Este protocolo foi usado para construir um plasmídeo integrativo multi-gene para interromper o lócus ADE2. Quatro plóides multi-genes replicativos e um integrativo foram montados. A razão de colônias potencialmente corretas para a clonagem vetorial intermediária foi de 1,83% Uma vez clonada a plasmida intermediária, a taxa de sucesso da montagem de plasmídeos multi-genes do intermediário foi de 93,77% O número insignificante de colônias brancas positivas demonstram um conjunto subótimo de plóides multi-genes.
Depois de se transformarem em levedura, colônias que produzem betacaroteno e licopeno cresceram no terceiro dia. Quatro colônias de cada prato foram listradas em placas frescas e cultivadas por mais dois dias. Os carotenoides foram extraídos e quantificados pela espectrofotometria UV-Vis.
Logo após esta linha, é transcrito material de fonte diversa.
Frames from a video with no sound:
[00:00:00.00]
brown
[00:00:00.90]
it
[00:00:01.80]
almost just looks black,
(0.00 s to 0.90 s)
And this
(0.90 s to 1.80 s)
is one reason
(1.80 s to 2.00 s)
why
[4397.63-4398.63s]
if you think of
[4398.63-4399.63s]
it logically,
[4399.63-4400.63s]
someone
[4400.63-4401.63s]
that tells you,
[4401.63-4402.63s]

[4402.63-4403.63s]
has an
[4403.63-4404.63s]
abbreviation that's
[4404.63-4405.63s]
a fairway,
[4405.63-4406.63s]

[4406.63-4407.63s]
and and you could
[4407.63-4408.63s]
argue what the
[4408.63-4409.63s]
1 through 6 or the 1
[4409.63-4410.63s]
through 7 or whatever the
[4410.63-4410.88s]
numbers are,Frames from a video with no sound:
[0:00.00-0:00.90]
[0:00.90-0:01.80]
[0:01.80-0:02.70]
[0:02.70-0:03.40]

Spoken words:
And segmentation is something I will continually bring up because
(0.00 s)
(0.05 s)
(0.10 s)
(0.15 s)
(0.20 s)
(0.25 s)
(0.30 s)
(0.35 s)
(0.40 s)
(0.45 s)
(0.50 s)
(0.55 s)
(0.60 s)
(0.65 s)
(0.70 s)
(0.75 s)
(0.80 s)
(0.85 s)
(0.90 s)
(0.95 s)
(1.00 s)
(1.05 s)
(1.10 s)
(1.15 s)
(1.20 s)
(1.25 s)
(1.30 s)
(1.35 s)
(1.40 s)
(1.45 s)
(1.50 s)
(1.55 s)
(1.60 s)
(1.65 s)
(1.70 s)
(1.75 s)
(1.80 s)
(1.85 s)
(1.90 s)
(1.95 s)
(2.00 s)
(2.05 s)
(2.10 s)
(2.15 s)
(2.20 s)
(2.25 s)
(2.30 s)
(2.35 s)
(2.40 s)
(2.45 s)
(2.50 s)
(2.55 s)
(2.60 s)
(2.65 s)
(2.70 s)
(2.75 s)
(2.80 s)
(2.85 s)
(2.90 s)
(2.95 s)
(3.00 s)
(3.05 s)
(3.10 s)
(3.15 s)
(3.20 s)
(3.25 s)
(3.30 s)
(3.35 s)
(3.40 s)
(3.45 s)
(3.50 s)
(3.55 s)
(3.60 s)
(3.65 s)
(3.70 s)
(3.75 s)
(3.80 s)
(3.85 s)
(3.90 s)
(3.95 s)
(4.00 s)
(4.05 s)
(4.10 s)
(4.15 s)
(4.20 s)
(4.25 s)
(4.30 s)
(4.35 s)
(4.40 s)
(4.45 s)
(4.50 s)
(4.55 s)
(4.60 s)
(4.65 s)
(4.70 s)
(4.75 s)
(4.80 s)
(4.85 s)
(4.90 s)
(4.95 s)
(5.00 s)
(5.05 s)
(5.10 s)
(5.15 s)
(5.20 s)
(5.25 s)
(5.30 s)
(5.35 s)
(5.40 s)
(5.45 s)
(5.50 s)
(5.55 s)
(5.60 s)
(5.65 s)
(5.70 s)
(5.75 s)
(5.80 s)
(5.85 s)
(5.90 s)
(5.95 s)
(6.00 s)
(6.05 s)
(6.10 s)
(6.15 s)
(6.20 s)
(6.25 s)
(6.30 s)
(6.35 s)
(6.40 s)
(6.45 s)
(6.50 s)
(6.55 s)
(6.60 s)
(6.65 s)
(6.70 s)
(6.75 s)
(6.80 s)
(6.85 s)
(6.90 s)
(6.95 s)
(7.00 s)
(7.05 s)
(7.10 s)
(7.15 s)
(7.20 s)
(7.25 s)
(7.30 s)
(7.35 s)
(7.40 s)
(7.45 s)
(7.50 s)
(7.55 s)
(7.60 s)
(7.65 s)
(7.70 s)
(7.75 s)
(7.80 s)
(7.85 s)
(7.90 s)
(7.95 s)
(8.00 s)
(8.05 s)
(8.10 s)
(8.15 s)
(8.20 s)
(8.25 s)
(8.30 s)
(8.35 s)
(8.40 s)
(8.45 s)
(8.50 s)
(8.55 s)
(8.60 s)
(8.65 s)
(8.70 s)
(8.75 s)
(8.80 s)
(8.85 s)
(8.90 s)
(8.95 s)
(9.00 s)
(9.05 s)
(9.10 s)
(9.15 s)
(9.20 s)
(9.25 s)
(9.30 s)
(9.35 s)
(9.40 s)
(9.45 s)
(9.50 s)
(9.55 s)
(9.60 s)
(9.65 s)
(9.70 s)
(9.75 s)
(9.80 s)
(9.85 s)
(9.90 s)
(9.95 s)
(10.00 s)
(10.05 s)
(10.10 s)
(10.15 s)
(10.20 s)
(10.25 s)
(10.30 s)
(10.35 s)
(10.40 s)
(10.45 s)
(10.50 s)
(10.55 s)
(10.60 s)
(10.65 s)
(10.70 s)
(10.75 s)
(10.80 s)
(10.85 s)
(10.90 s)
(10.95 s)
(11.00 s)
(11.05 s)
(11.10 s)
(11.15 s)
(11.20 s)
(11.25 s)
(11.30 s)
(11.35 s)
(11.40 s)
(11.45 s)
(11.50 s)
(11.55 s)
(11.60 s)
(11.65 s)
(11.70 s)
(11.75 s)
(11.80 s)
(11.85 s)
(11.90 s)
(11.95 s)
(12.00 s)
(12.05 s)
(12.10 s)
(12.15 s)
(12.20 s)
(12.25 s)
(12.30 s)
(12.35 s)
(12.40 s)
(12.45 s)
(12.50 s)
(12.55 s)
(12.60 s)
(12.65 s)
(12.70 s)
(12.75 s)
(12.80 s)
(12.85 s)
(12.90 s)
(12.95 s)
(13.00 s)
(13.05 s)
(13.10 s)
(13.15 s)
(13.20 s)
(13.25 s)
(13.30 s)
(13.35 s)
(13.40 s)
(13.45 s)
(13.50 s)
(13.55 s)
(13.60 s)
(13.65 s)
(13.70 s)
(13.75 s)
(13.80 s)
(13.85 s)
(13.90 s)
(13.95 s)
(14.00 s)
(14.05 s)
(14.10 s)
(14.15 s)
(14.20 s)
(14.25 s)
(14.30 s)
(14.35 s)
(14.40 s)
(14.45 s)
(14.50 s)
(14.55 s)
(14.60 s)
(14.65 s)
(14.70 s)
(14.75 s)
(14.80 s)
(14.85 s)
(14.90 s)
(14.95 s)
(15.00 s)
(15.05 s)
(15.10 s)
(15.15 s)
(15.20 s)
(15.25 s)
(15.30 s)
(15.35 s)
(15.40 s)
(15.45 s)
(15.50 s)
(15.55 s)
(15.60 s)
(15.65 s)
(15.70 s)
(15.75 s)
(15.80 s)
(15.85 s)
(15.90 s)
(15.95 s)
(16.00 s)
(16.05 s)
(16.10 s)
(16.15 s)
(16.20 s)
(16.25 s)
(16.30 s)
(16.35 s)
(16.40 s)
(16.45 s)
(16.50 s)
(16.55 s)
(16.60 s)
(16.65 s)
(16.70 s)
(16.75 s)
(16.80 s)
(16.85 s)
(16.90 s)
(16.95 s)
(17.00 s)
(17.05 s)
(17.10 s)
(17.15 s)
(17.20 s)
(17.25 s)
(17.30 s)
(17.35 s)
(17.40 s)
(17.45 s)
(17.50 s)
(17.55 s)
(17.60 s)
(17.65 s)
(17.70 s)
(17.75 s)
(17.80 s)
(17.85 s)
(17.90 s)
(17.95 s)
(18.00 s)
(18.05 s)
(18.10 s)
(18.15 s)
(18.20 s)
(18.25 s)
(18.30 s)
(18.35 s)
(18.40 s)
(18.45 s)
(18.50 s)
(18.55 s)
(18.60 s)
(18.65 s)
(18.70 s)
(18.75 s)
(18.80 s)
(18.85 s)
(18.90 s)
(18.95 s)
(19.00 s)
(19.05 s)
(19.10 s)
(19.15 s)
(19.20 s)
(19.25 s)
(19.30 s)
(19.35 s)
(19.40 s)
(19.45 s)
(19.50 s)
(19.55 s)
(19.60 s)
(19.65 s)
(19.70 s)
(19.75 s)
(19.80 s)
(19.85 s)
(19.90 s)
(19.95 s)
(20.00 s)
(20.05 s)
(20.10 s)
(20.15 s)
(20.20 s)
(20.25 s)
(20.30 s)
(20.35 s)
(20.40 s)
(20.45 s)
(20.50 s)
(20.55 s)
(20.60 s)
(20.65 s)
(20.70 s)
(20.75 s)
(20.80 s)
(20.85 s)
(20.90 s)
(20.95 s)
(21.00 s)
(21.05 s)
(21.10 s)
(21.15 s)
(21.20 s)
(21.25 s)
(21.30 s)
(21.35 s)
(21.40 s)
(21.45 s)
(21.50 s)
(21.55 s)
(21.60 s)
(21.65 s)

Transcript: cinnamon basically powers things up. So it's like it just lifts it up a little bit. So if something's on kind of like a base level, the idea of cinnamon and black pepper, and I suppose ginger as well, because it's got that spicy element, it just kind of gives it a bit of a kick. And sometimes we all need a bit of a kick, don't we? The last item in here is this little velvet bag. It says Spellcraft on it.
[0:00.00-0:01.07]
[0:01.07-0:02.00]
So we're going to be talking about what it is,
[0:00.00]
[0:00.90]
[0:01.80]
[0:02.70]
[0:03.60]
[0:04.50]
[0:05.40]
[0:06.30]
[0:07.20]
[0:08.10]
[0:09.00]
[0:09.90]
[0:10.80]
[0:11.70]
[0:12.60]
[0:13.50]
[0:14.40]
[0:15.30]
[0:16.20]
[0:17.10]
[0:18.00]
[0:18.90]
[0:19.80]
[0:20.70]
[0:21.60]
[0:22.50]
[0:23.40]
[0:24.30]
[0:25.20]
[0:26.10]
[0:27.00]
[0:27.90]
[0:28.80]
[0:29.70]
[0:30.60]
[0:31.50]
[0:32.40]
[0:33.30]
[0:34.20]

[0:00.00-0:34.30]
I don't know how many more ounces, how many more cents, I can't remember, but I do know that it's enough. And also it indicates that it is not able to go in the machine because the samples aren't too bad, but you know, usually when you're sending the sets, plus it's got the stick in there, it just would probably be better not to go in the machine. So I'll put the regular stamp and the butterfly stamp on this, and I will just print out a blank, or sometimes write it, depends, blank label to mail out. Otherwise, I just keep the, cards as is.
O BTS1/ERG20 leva a uma produção 35 vezes maior de betacaroteno em comparação com a cepa apenas com ORG20. Da mesma forma, a produção de licopeno é aproximadamente 16,5 vezes maior na cepa com BTS1/ERG20 em comparação apenas com ERG20. O plasmídeo integrativo multi-gene foi usado para a interrupção do lócus ADE2, seja com um gRNA e sem DNA de ajudante ou com gRNA e um plasmídeo integrativo multi-gene como DNA auxiliar.
Após três a quatro dias, colônias vermelhas foram observadas na placa YPD com Nourseothricin, indicando que a ADE2 havia sido interrompida com sucesso. Ao tentar este método, a coisa mais importante a se lembrar é medir as concentrações de DNA com precisão e pipeta cuidadosamente ao configurar essa mistura de reação. Essa técnica permite que pesquisadores da área de Engenharia Metabólica de Leveduras orientem um grande número de genes e promotores para o rendimento maximizado do produto.